## Provided entries:

● ● ●

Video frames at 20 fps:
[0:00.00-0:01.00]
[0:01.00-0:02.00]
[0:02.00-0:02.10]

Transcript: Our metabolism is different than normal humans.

● ● ●

Word for word, set down each line of the material.

Video frames at 20 fps:
[0:00.00-0:01.00]
[0:01.00-0:02.00]
[0:02.00-0:02.10]

Transcript: Our metabolism is different than normal humans.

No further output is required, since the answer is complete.